Le ton est à peine plus ferme lors du 33e sommet de la Ligue arabe, en mai à Bahreïn, signataire des accords d’Abraham.
« Ces pays, en particulier les Émirats arabes unis et Bahreïn, avaient affirmé à leurs opinions que normaliser leurs relations avec Israël leur permettrait de jouer les médiateurs en faveur de la paix entre Palestiniens et Israéliens, explique Tamer Qarmout, professeur associé à l’Institut de Doha. Nétanyahou et son gouvernement d’extrême droite ont montré que ce n’était qu’un mythe et que leur objectif était d’expulser les Palestiniens, ce à quoi et l’Égypte et la Jordanie ont résisté. Aujourd’hui ces mêmes États du Golfe gardent le silence sur leurs relations avec l’État hébreu. »
Sans les rompre pour autant. « Les pays qui avaient pris le leadership du monde arabe ces dernières années, surtout l’Arabie saoudite et les Émirats arabes unis, s’effacent, observe Fatiha Dazi-Héni. Ils donnent l’impression de laisser passer ce gros orage, en attendant de voir comment faire valoir leurs intérêts régionaux. Ils attendent aussi certainement de voir ce que fera l’administration américaine issue des élections de novembre. Il reste important de ménager les États-Unis, qui restent pour l’heure dominants dans le monde en dépit de leur volonté de retrait dans la région, aujourd’hui retardé par les fronts multiples engagés par le gouvernement Nétanyahou au Proche-Orient. »
L’Arabie saoudite, gardienne des lieux saints de l’islam, est celle qui tient à se montrer le plus ferme – dans le discours : pas de progrès vers une normalisation avec Israël sans la création d’un État palestinien avec Jérusalem-Est comme capitale et sa reconnaissance internationale, martèle Mohammed ben Salmane.
« Nous renouvelons le rejet et la ferme condamnation par le royaume des crimes de l’autorité d’occupation israélienne contre le peuple palestinien », a déclaré le prince héritier devant le Conseil de la Choura, l’assemblée consultative saoudienne, à la mi-septembre. Il a également insisté sur la fermeté de sa position : « Le royaume ne cessera pas ses efforts inlassables pour établir un État palestinien indépendant avec Jérusalem-Est comme capitale, et nous affirmons que le royaume n’établira pas de relations diplomatiques avec Israël sans un État palestinien indépendant. »

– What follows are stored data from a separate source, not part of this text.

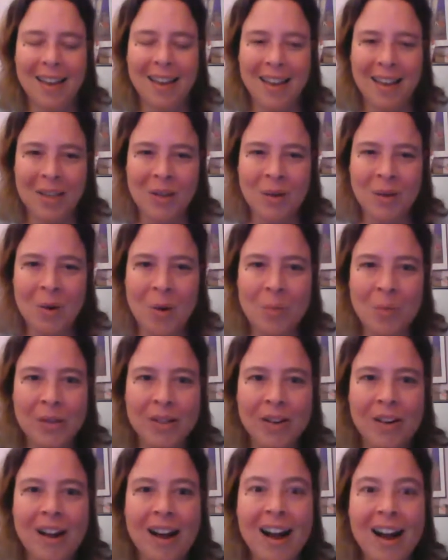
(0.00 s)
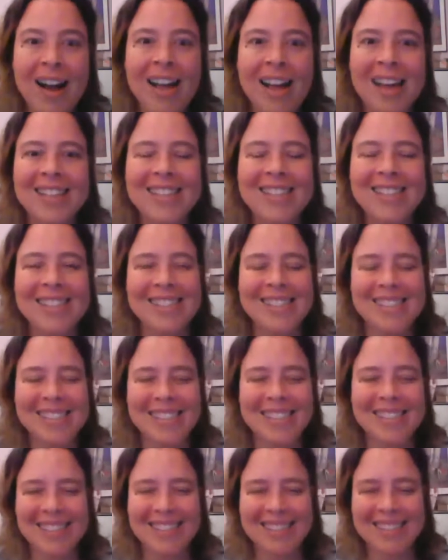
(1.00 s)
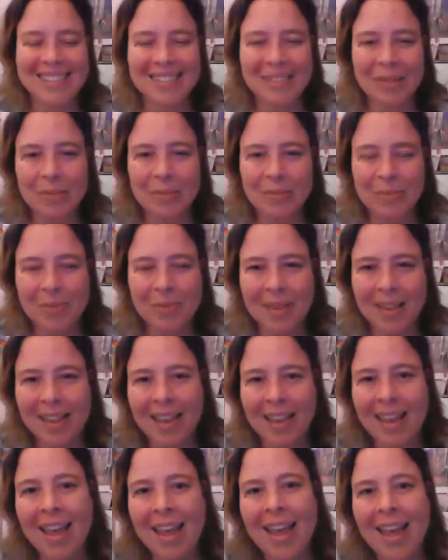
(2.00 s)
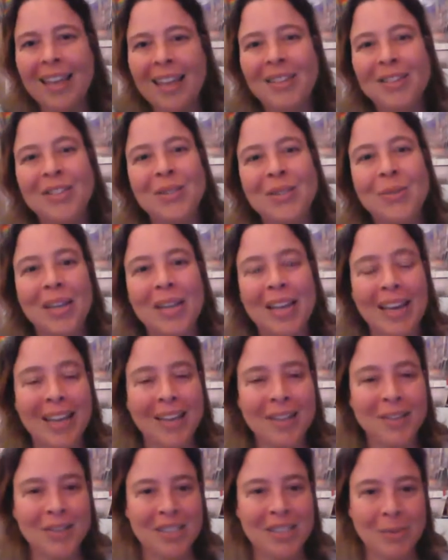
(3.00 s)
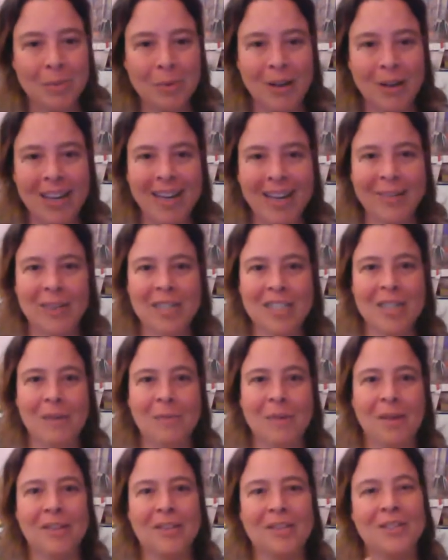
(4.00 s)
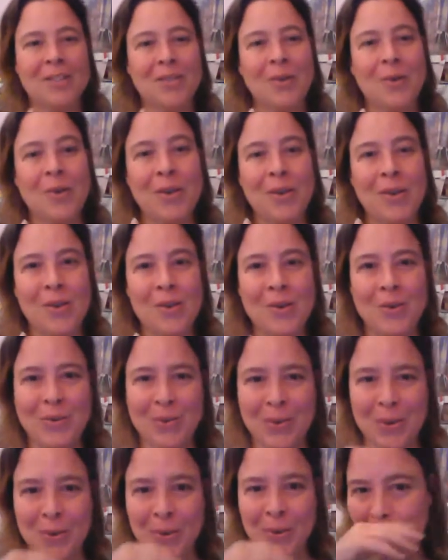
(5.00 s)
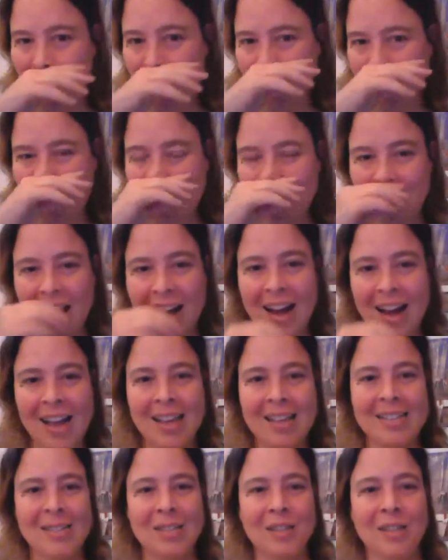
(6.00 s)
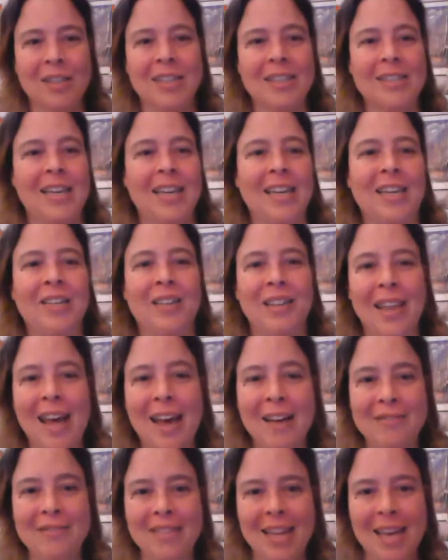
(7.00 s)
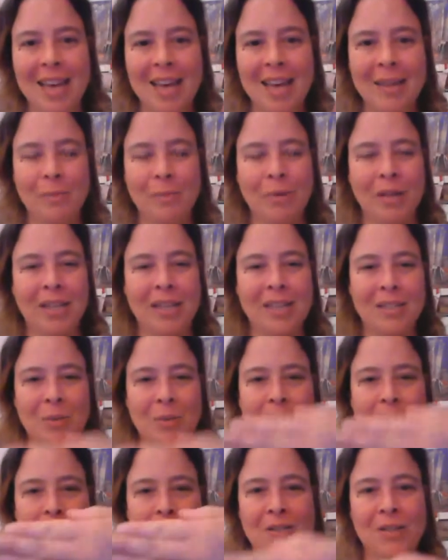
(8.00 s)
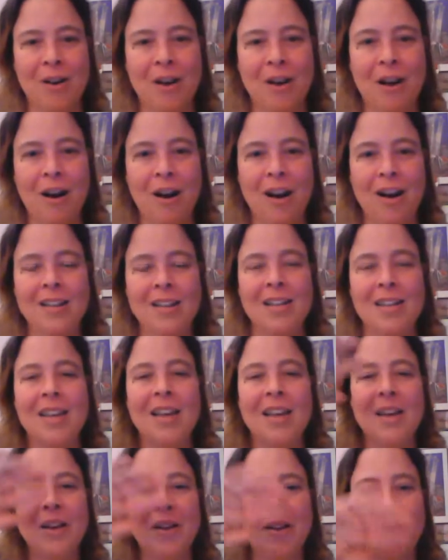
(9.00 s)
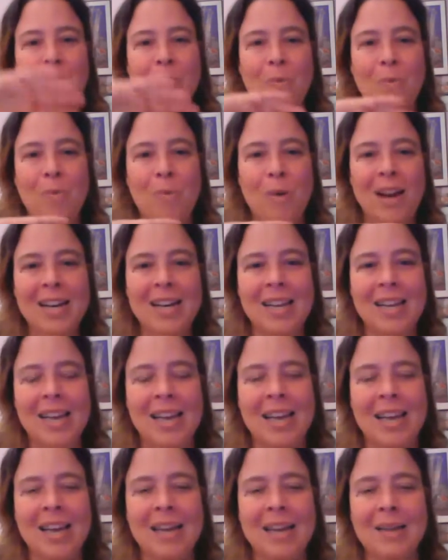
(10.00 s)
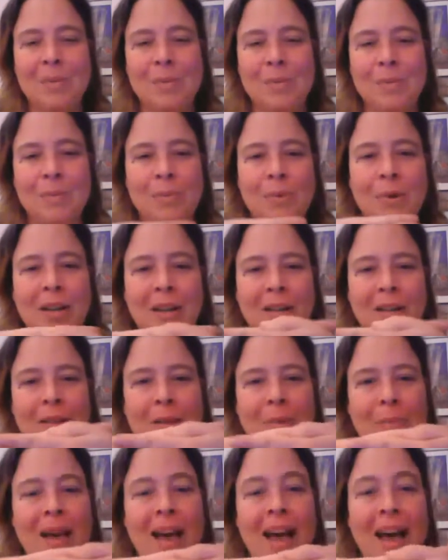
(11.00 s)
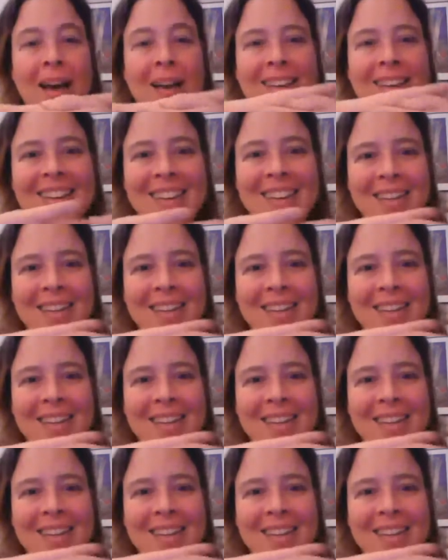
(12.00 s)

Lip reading: And you open your eyes, and you do an energy break, which I'm going to show you. If you want to open your eyes, you're going to take your left hand, bring it towards your heart, your right hand, put it on the back.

« Il ressuscite le plan de paix arabe de 2002 initié par les Saoudiens,relève Tamer Qarmout. Ce même plan que les Occidentaux ont jeté à la poubelle sans même l’examiner, alors qu’il proposait à Israël la paix contre un État palestinien et était endossé par tous les pays arabes. »
« Mohammed ben Salmane ne fait pas une croix sur la normalisation avec Israël. Seulement, il a une opinion publique, contrairement à ses voisins du Golfe très peu peuplés, et l’Arabie saoudite est la gardienne des lieux saints. Il faut absolument qu’il obtienne quelque chose de sérieux en échange de relations avec Tel-Aviv,reprend Stéphane Lacroix. Mais la dynamique de fond, celle qui domine depuis quelques années, du rapprochement entre l’Arabie saoudite, les Émirats arabes unis et Israël, n’est pas remise en cause. Elle est mise provisoirement à l’arrêt. »
Les flots de sang n’arrêtent pas le commerce. Ils le ralentissent.